- _WORK TASK_:
Except for the pictures, write out all the records that follow exactly.

- _DATA IN THIS EXERCISE_:
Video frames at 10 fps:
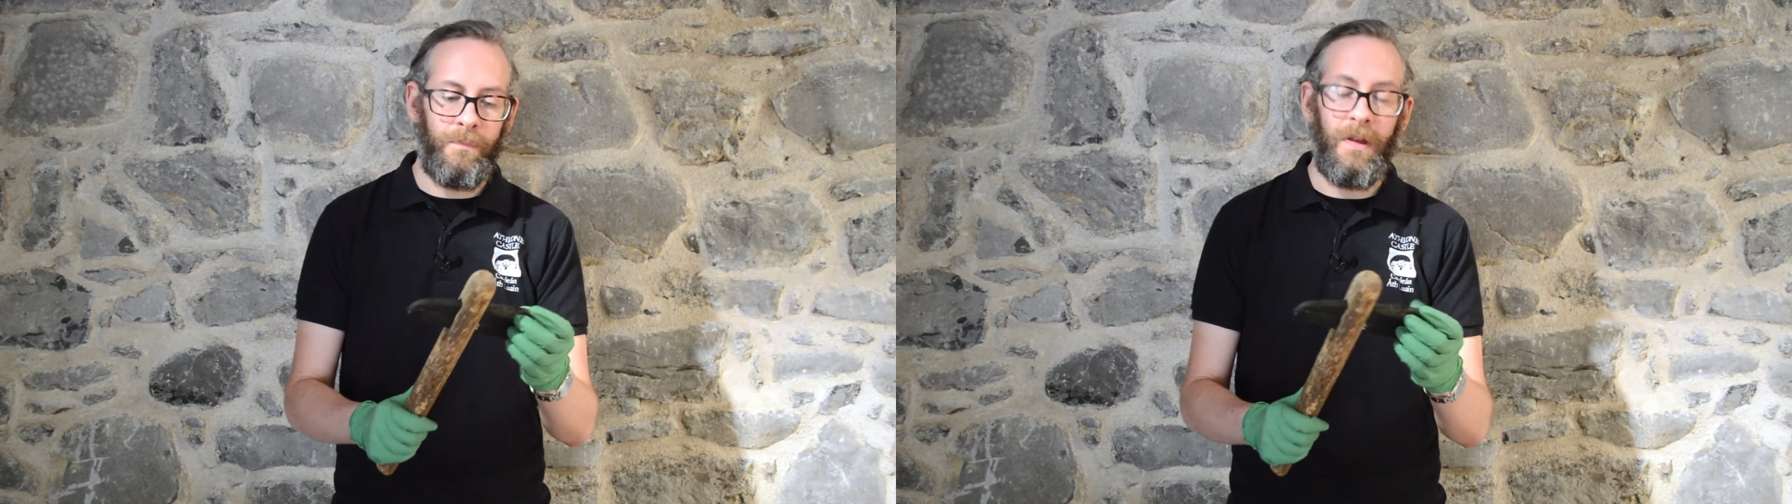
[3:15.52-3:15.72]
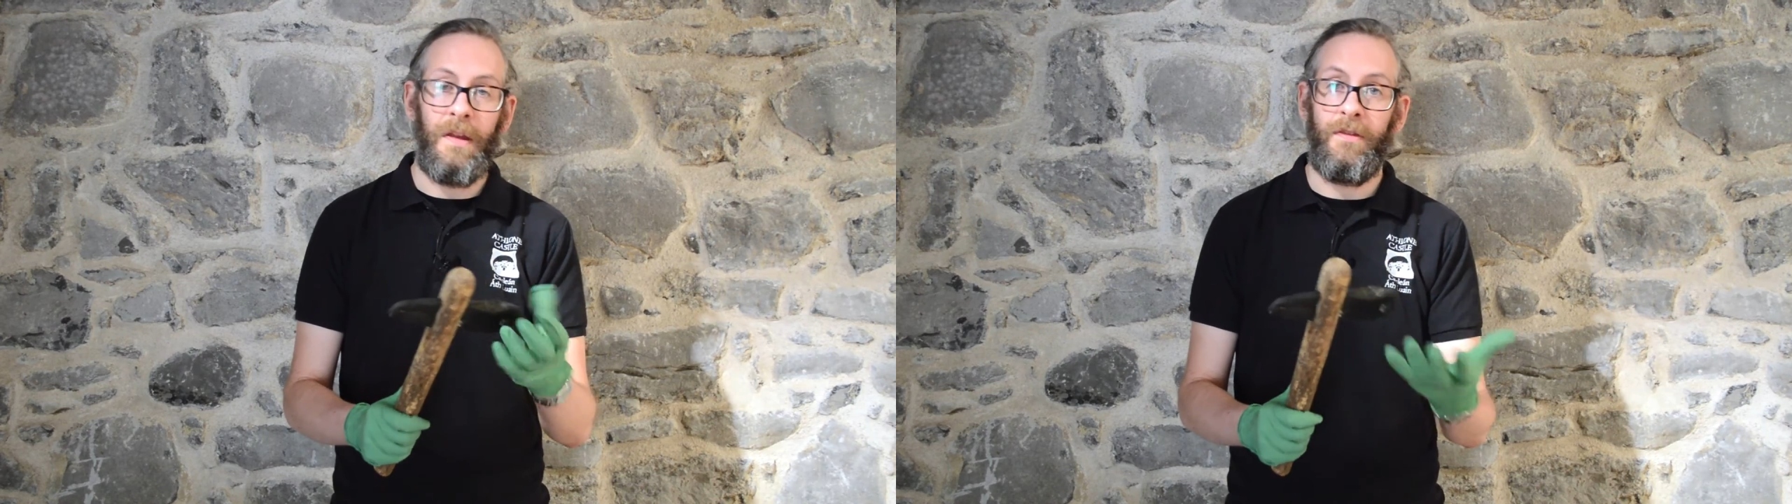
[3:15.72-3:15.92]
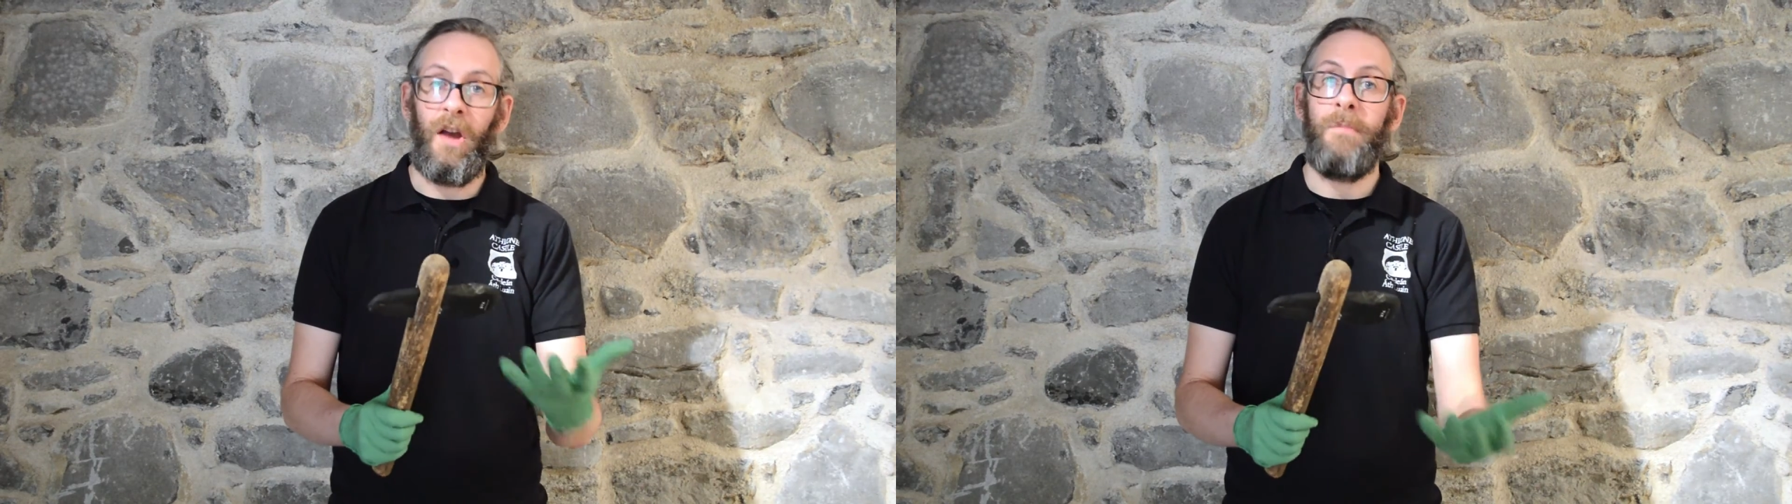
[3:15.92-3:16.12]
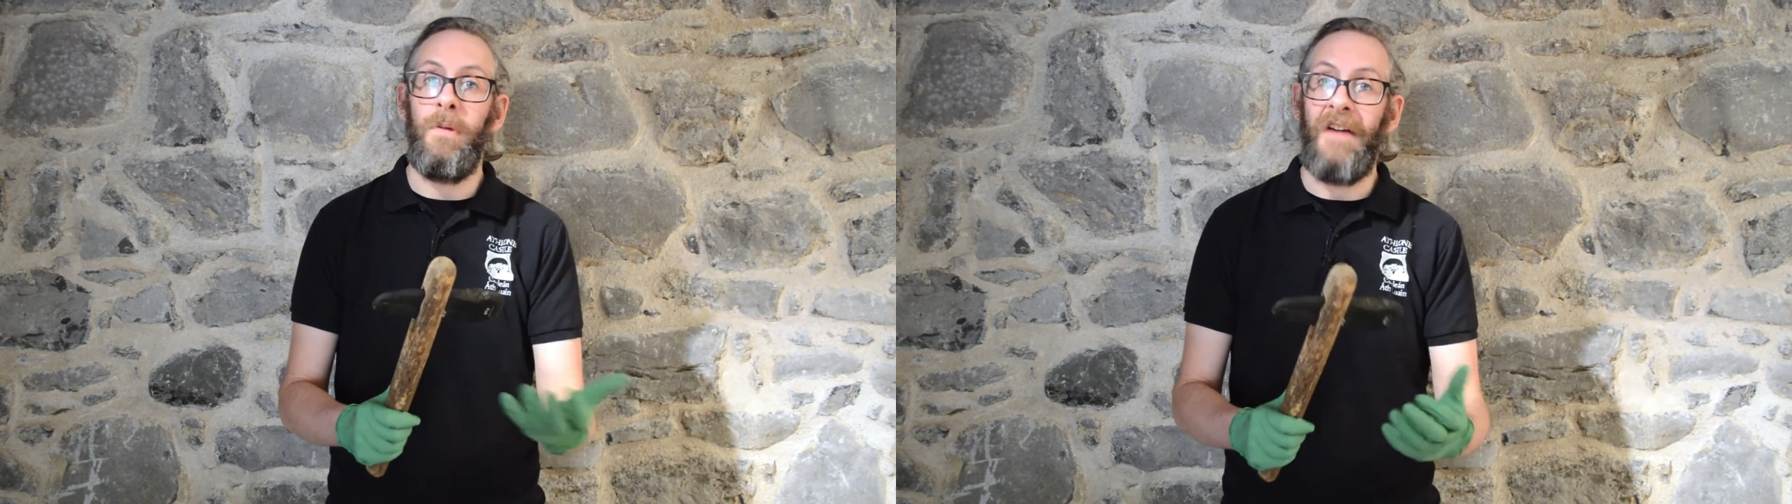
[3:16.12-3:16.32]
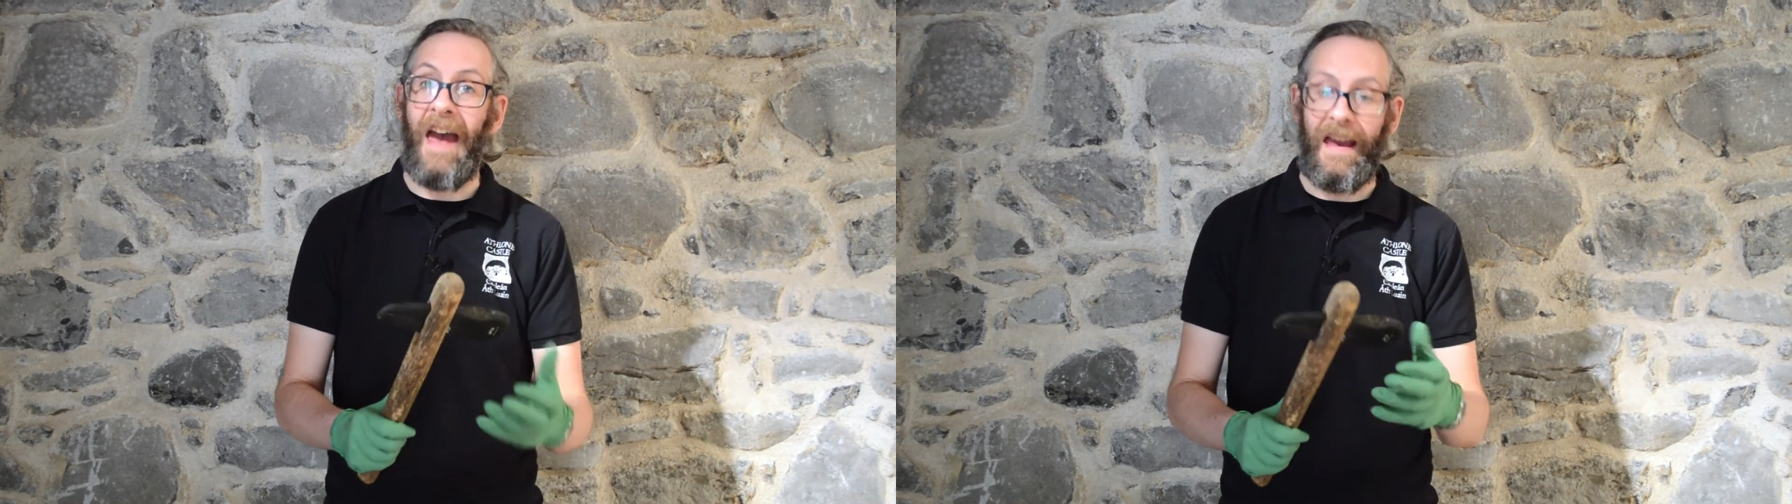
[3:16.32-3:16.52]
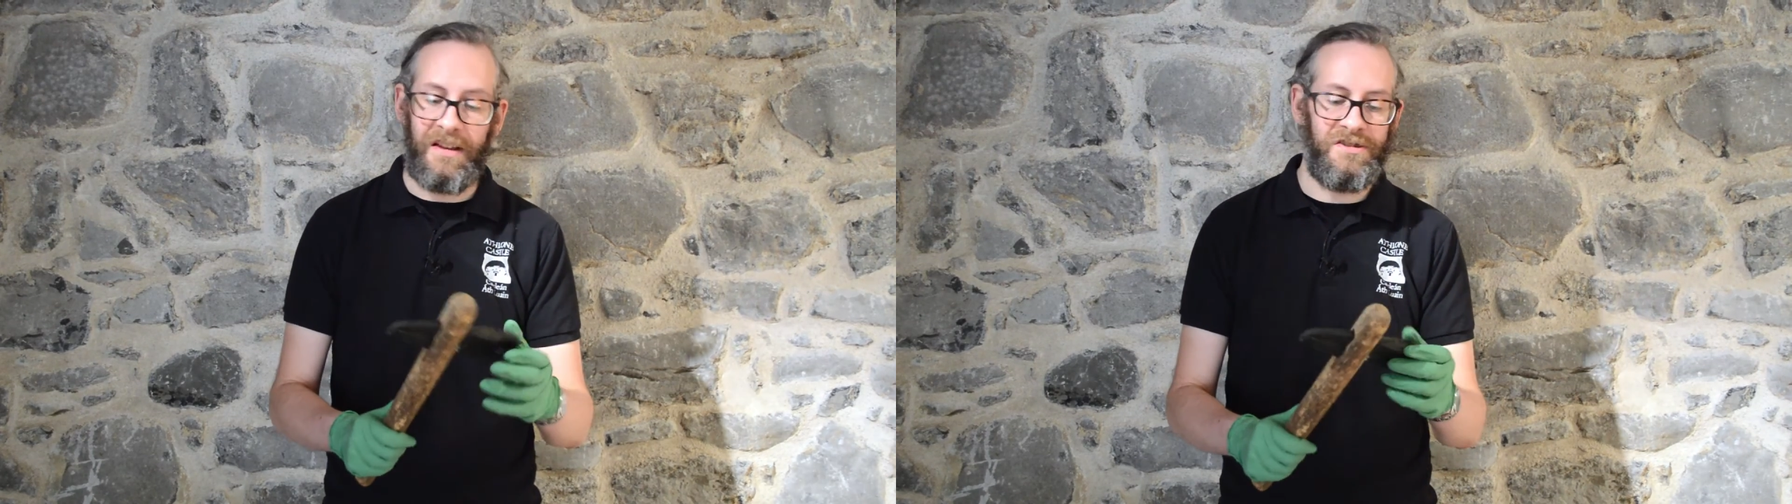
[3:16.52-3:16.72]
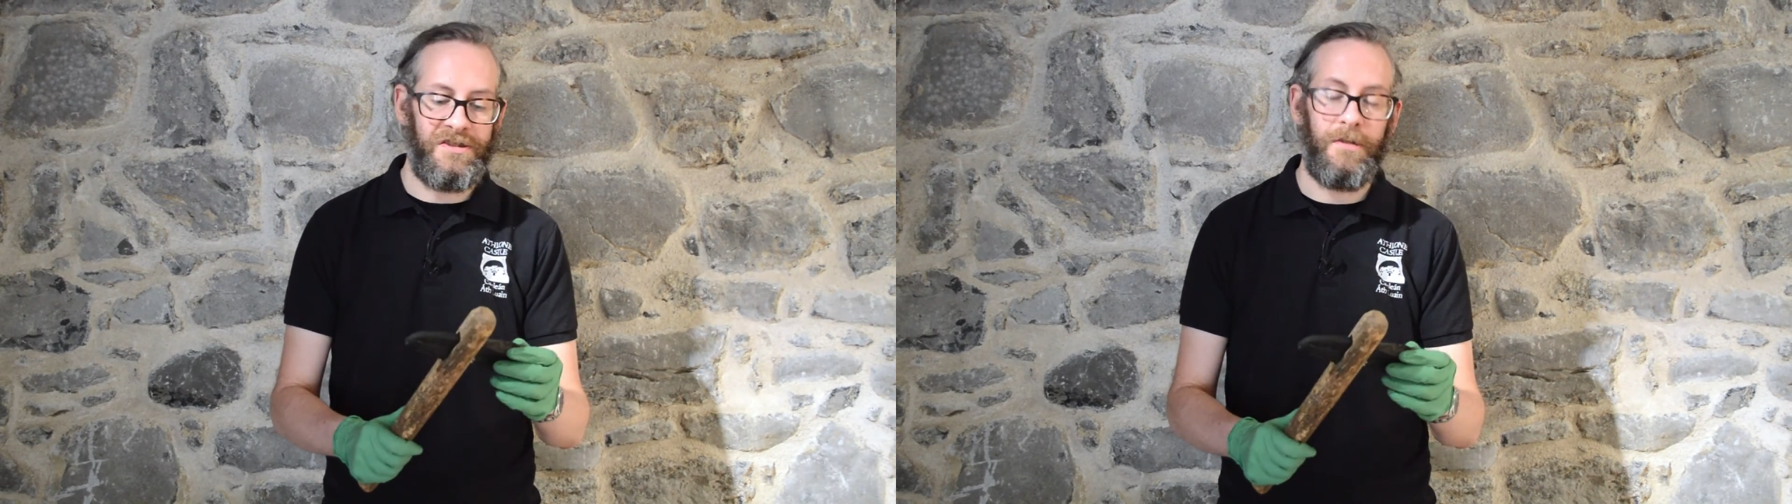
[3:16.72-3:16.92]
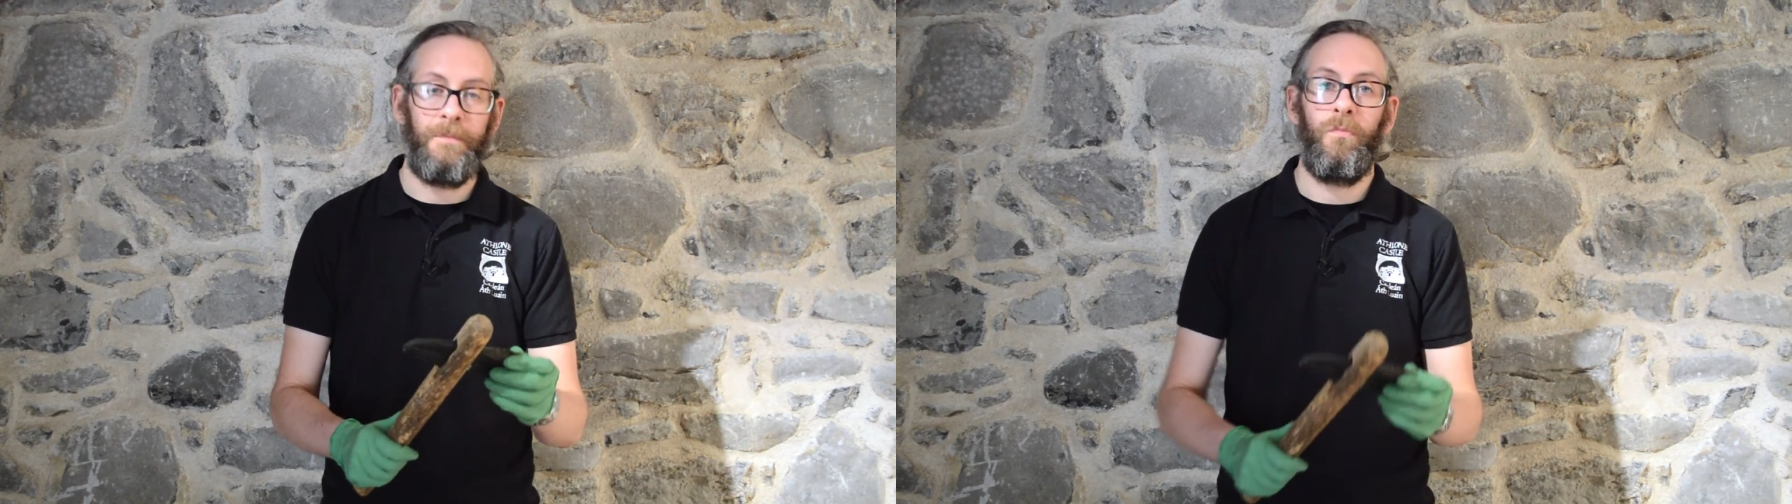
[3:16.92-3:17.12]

a type of axe,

- _ANSWER TO THIS TASK_:
Video frames at 10 fps:
[3:15.52-3:15.72]
[3:15.72-3:15.92]
[3:15.92-3:16.12]
[3:16.12-3:16.32]
[3:16.32-3:16.52]
[3:16.52-3:16.72]
[3:16.72-3:16.92]
[3:16.92-3:17.12]

a type of axe,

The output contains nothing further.